AirScooter Corporation
- Company type: Publicly held company
- Industry: Aerospace
- Founded: 2000
- Defunct: by 2013
- Fate: Out of business
- Headquarters: Henderson, Nevada, United States
- Products: Ultralight helicopters, aircraft engines
- Website: airscooter.com

= AirScooter Corporation =

American aircraft manufacturer

AirScooter Corporation is a defunct American aircraft manufacturer that was based in Henderson, Nevada. It designed and intended to manufacture an ultralight helicopter, with a coaxial rotor configuration. The company was founded in early 2000 by Elwood "Woody" Norris, who served as chairman of the board, and James "Jim" Barnes, who served as secretary of the board.
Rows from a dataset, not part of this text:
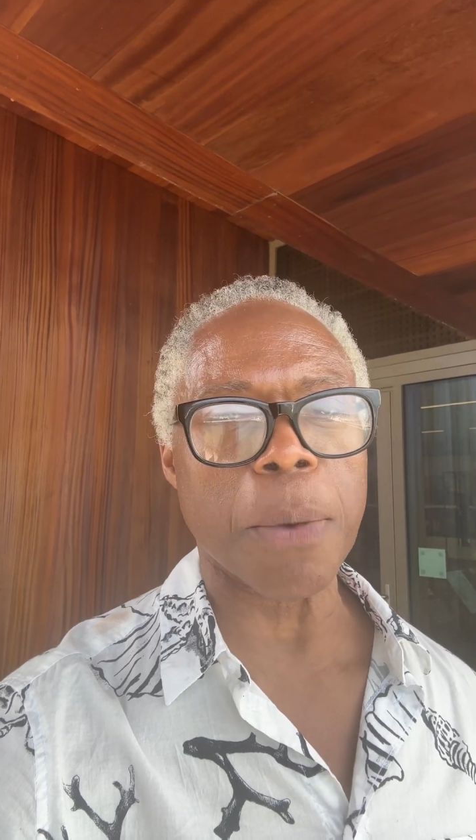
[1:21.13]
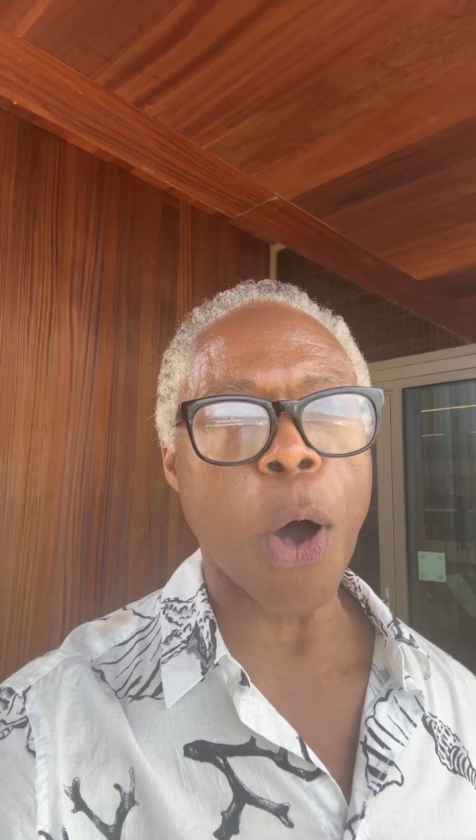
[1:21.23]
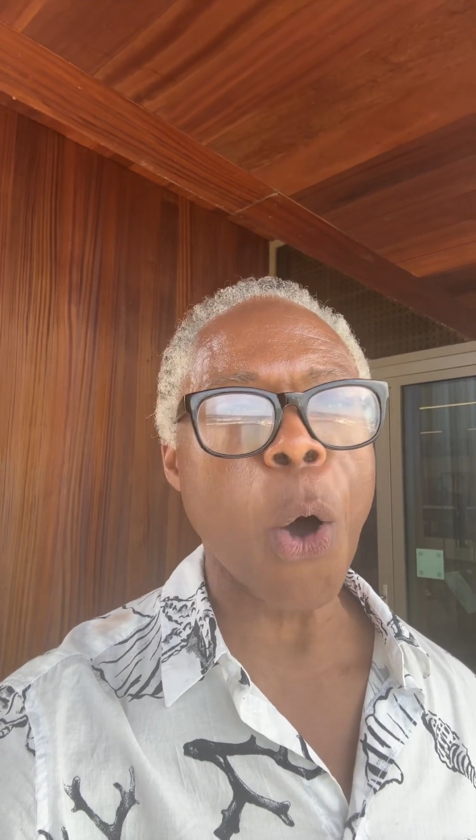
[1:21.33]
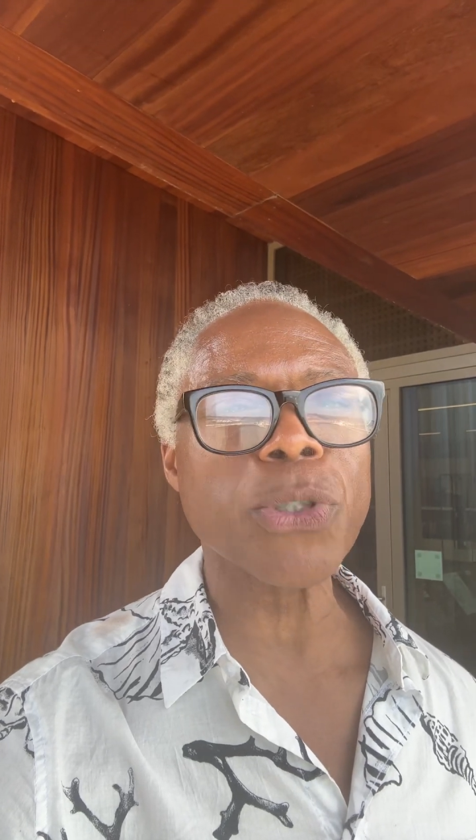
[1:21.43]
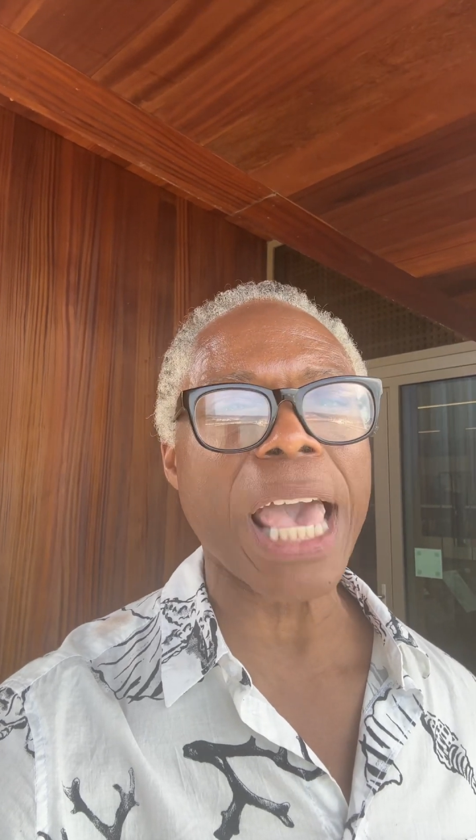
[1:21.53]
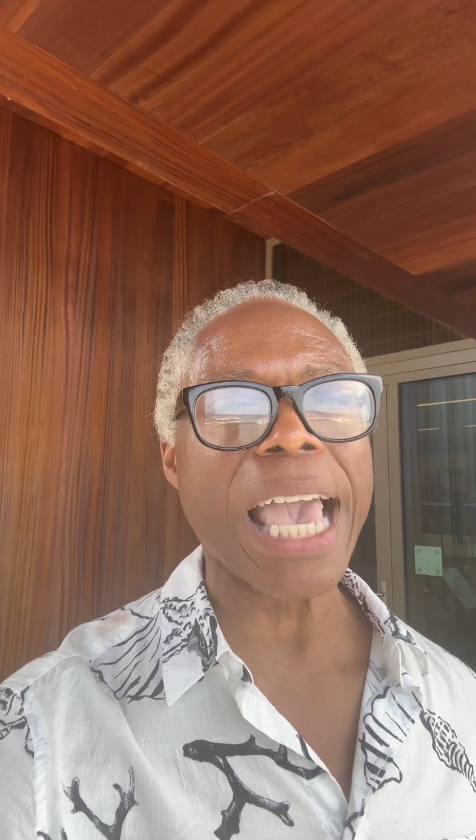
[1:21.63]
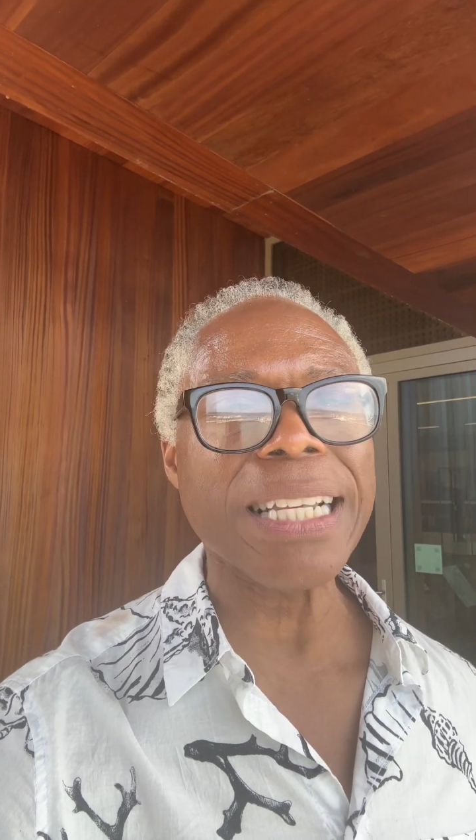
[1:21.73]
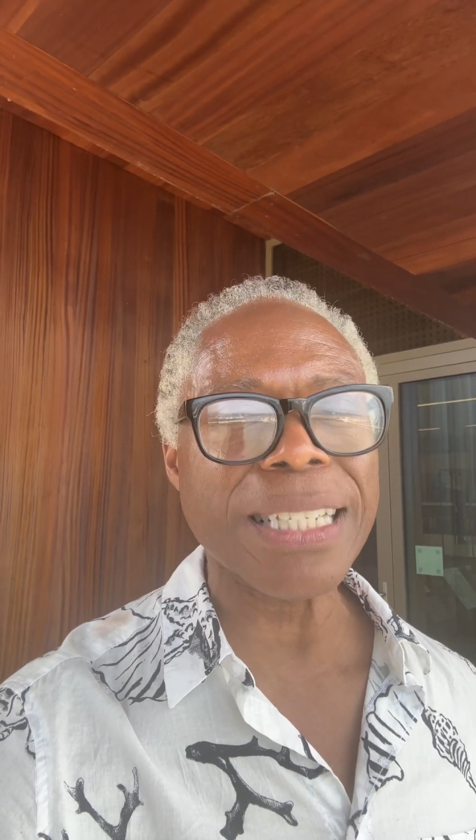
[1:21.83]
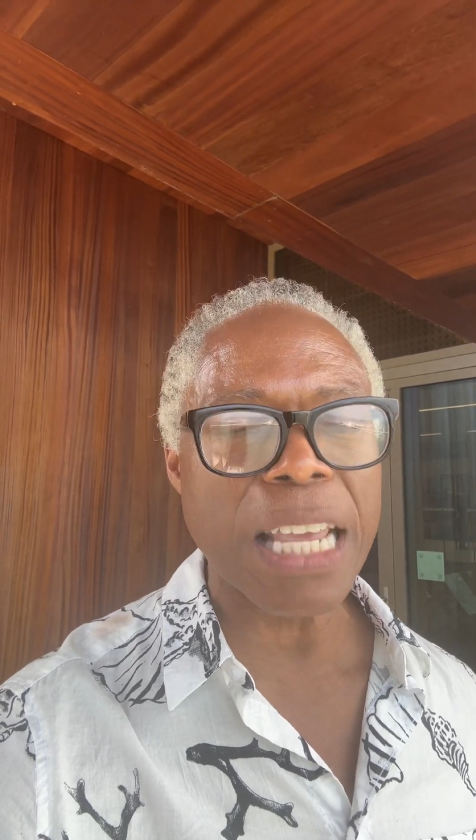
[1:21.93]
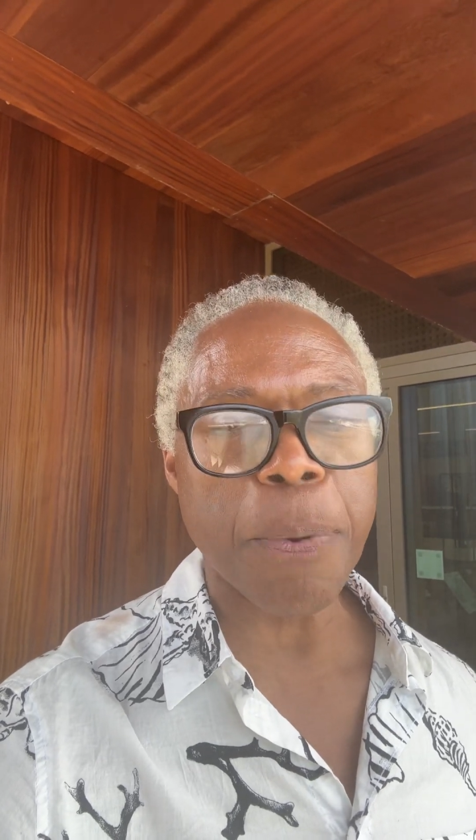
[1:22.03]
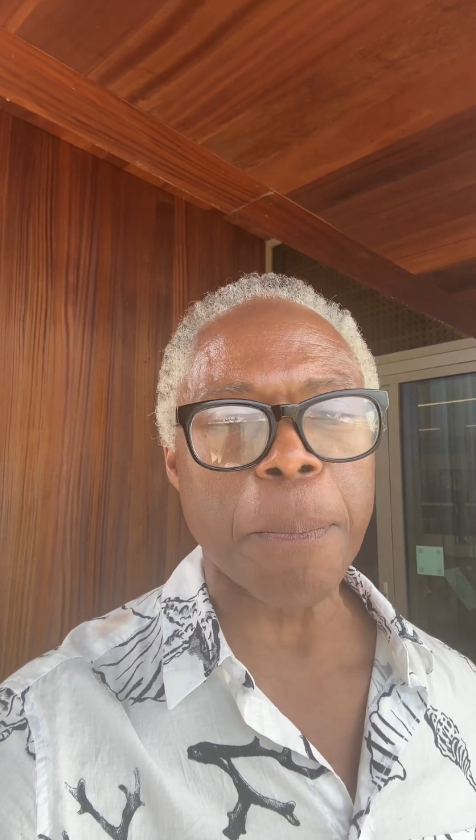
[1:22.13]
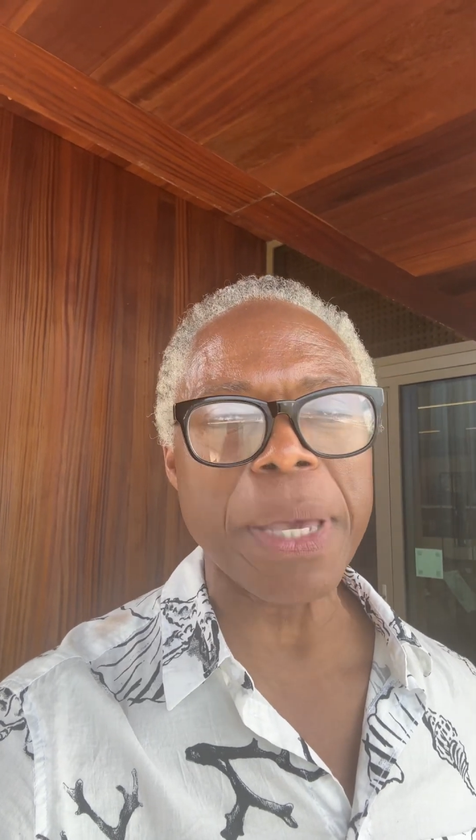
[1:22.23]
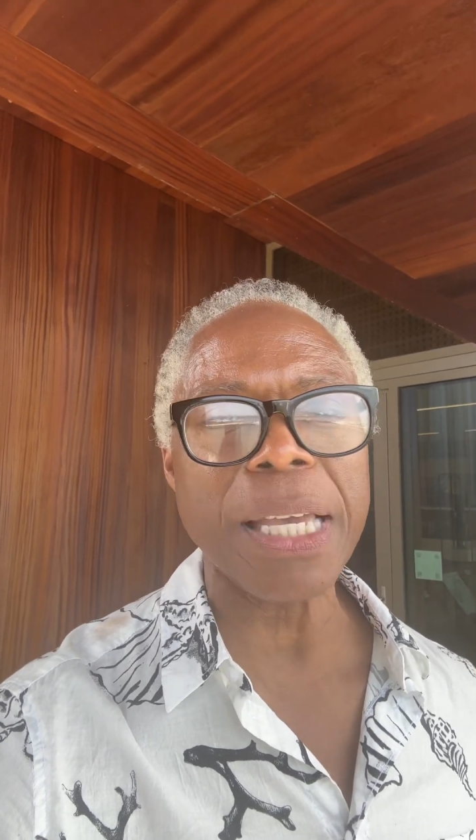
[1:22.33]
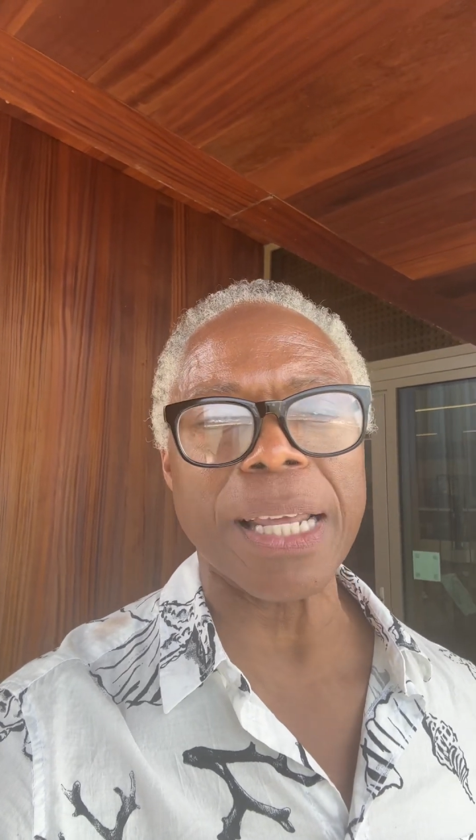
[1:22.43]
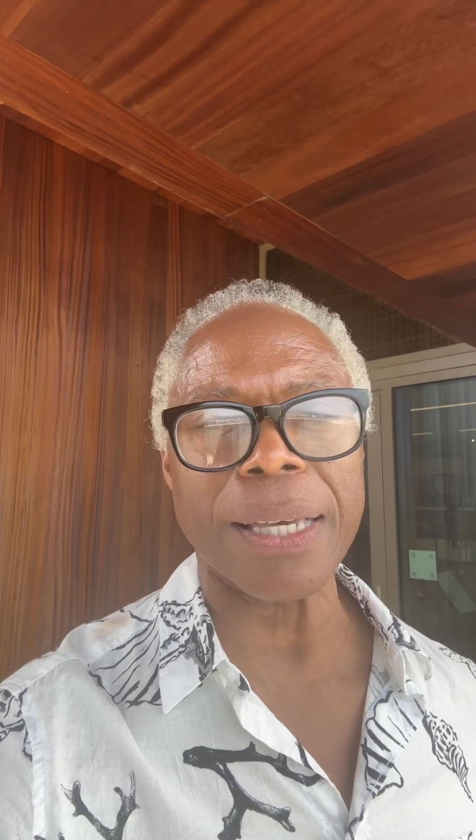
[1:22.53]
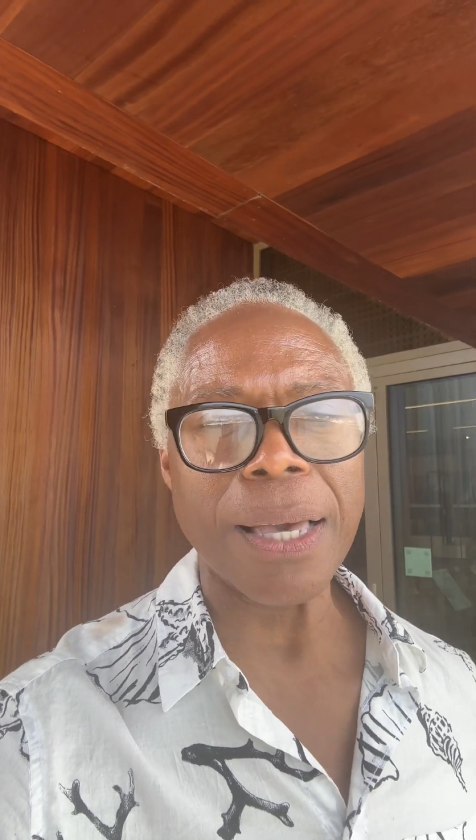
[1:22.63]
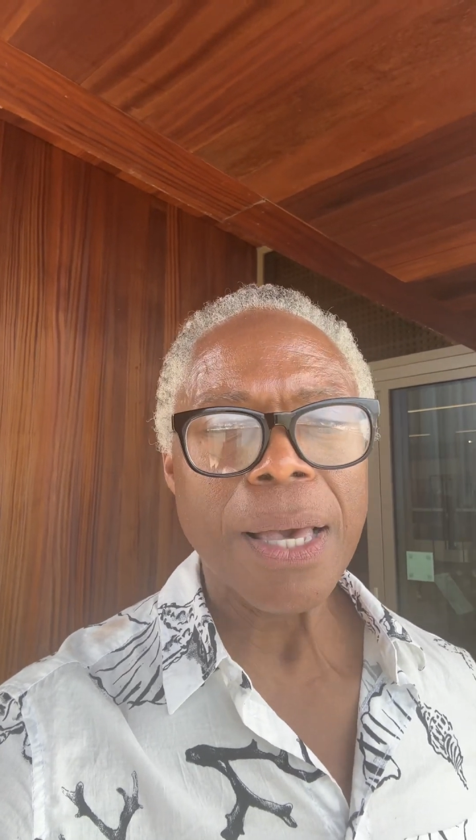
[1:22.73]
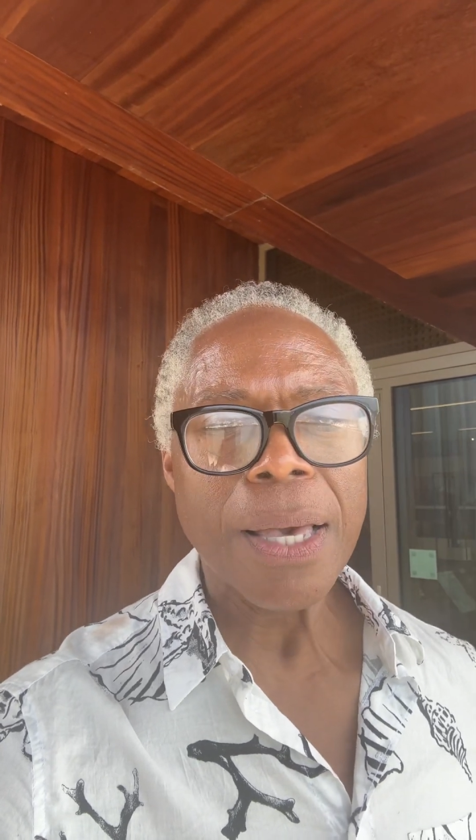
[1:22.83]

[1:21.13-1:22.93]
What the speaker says: holds a deeper meaning,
The company was out of business by 2013.

== Products ==
The company's proposed product, perpetually under development, was the single-seat AirScooter II, which was intended to be classified as an ultralight aircraft. It was expected to weigh 254 lbs and be powered by a single 65 hp four-stroke engine capable of carrying a load of up to 350 lb. Although its operating ceiling was to be around 10,000 ft (2,700 m), the AirScooter II has fixed pitch rotors and was incapable of an autorotative emergency descent, and was intended for recreational flying at low altitude, i.e., at or below 50 ft (15 m) above ground level (AGL).

Production of the AirScooter II was originally expected to begin in 2005, but production was pushed back to 2006 and then later targeted for 2007. As of September, 2013, production had not yet been announced and the company's website had been taken down. There have been no major press releases or other production information published since 2007.

==AeroTwin Motors Corporation==
Between 2002 and 2012 the company had a subsidiary, the AeroTwin Motors Corporation that developed the AeroTwin AT972T aircraft engine.